Para Marilena Chaui, a universidade por ser uma instituição social diferenciada e
regida por autonomia própria, pode relacionar-se com o todo da sociedade e do Estado de
modo conflituoso. Pode dividir-se internamente entre os favoráveis à divisão social e os que
são contrários a maneira como o Estado afirma a exclusão social; para ela, isso apenas reforça
o impedimento de concretização republicana da instituição universitária e suas possibilidades
democráticas. A veracidade dessas observações pode ajudar-nos a ver com mais clareza a
mudança sofrida pela universidade depois da reforma do Estado.
Após a reforma, educação, saúde e cultura foram postas no setor de serviços não
exclusivos do Estado. Isso significa que a educação deixou de ser um serviço público para ser
um serviço que pode ser privado ou privatizado. Em outras palavras, o Estado passou a ver a
universidade como uma organização e não como uma instituição.
Encontramos o motor dessa mudança na forma do capitalismo atual onde se
caracteriza a fragmentação das esferas de vida social, assim como da fragmentação do sistema
de produção e a dispersão espacial e temporal do trabalho. Qual problema que isso acarreta?
Passa-se a ver sociedade e natureza como algo abstrato denominado “meio ambiente”, ou seja,
um lugar permeado por um espaço e tempo virtuais que nos afastam de qualquer densidade
material; nesse “meio ambiente” deve-se haver um planejamento de gestão controlado por
intervenção tecnológica e jogos de poder. Diante disso as organizações para continuar
dependem muito da capacidade de adaptarem-se às rápidas mudanças que ocorre no “meio
ambiente”, por isso sempre a crescente questão da flexibilidade das coisas.
A nova perspectiva de universidade que Marilena Chaui propõe é: o Estado não deve
tomar a educação unicamente pelo quesito gasto público, mas sim como investimento social e
político, coisa que só é possível se a educação for considerada um direito. Mede-se a relação
democrática entre Estado e universidade quando observada a distribuição da riqueza pública.
Se essa riqueza é usada para a concretude dos direitos sociais, então é correto; caso seja usada
para acumulação e reprodução do capital, então é errado.
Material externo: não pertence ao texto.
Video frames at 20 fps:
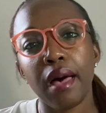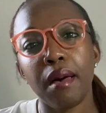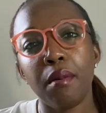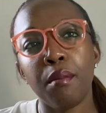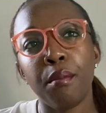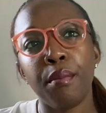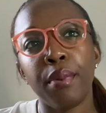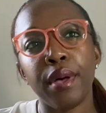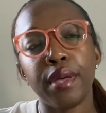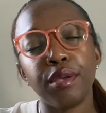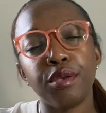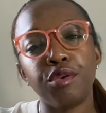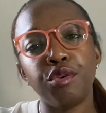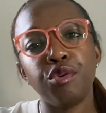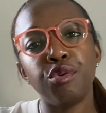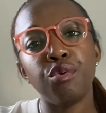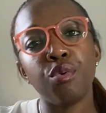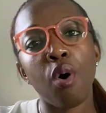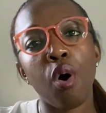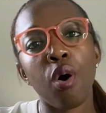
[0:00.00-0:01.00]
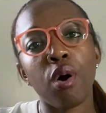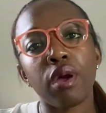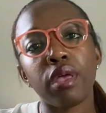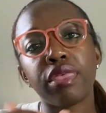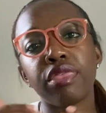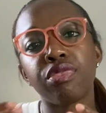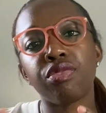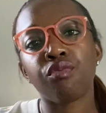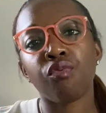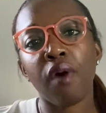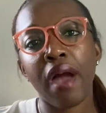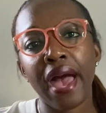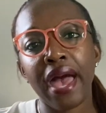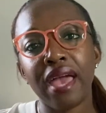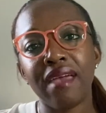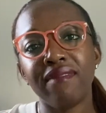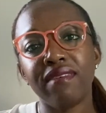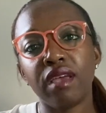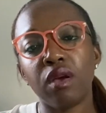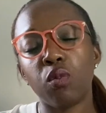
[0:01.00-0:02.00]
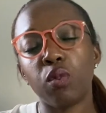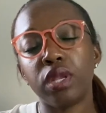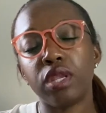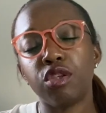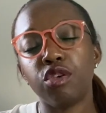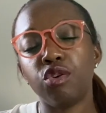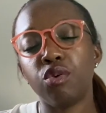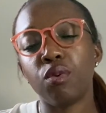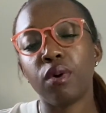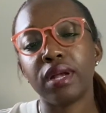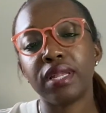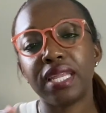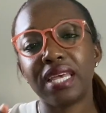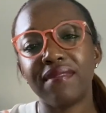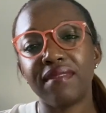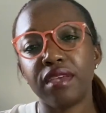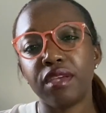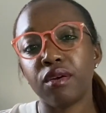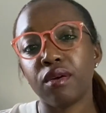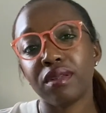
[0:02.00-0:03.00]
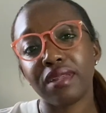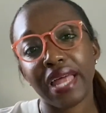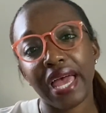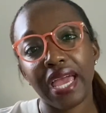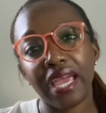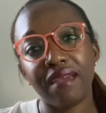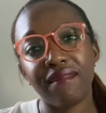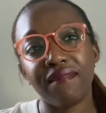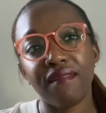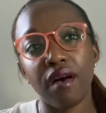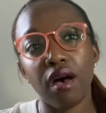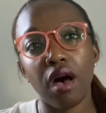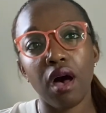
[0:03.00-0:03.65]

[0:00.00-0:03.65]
but you are thriving when you are living your life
Diante disso, Chaui considera importante pontuar algumas questões que levam a
mudança da universidade pela perspectiva da formação. Primeiro, colocar-se contra a
exclusão social, a educação superior é um direito do cidadão e como tal é universal. Segundo,
a própria universidade enquanto instituição autônoma deve definir suas normas de formação,
docência e pesquisa. Terceiro, a democratização do ensino superior não deve ser vista como
massificação; para isso, é necessária uma articulação entre os ensinos fundamental, médio e
superior. Revalorizar a docência que foi desprestigiada com a chamada “avaliação de
produtividade”, quantitativa. Revalorizar a pesquisa, estabelecendo não só as condições de
sua autonomia e as condições materiais de sua realização, mas também recusando a
diminuição do tempo para realização dos mestrados e doutorados. Tudo isso exige políticas
públicas de financiamento dos fundos públicos destinados a esse fim; as agências nacionais de
incentivo a pesquisa precisam seguir duas orientações: priorização dos projetos propostos
pelas próprias universidades, e dos projetos de setores do Estado que fizeram levantamentos
locais e regionais apontando necessidade de pesquisas.
Concordo plenamente com a valorização da educação no sentido geral do termo. Lutar
para que as políticas sociais no país sejam feitas respeitando os direitos dos cidadãos, deve ser
atividade constante dos que trabalham com educação e principalmente de quem a pensa. Sem
dúvidas que é uma batalha para toda a vida, então é preciso que os educadores sejam
educadores não apenas por desejo ou vontade, mas permita-me usar um termo mais
apropriado para a religião – vocação! Os educadores devem ser educadores por vocação. Se
não for desse modo, a educação continuará sendo o que ela é atualmente, um serviço
negligenciado em estado de deterioração. Além de o Estado neoliberal ser seu inimigo, a
educação também encontra obstáculos internos, professores descomprometidos com a
realidade e as demandas sociais. Então, é preciso um logo processo de lutas e reformas para a
concretude dos direitos humanos nesse país que ainda caminha em direção à democracia.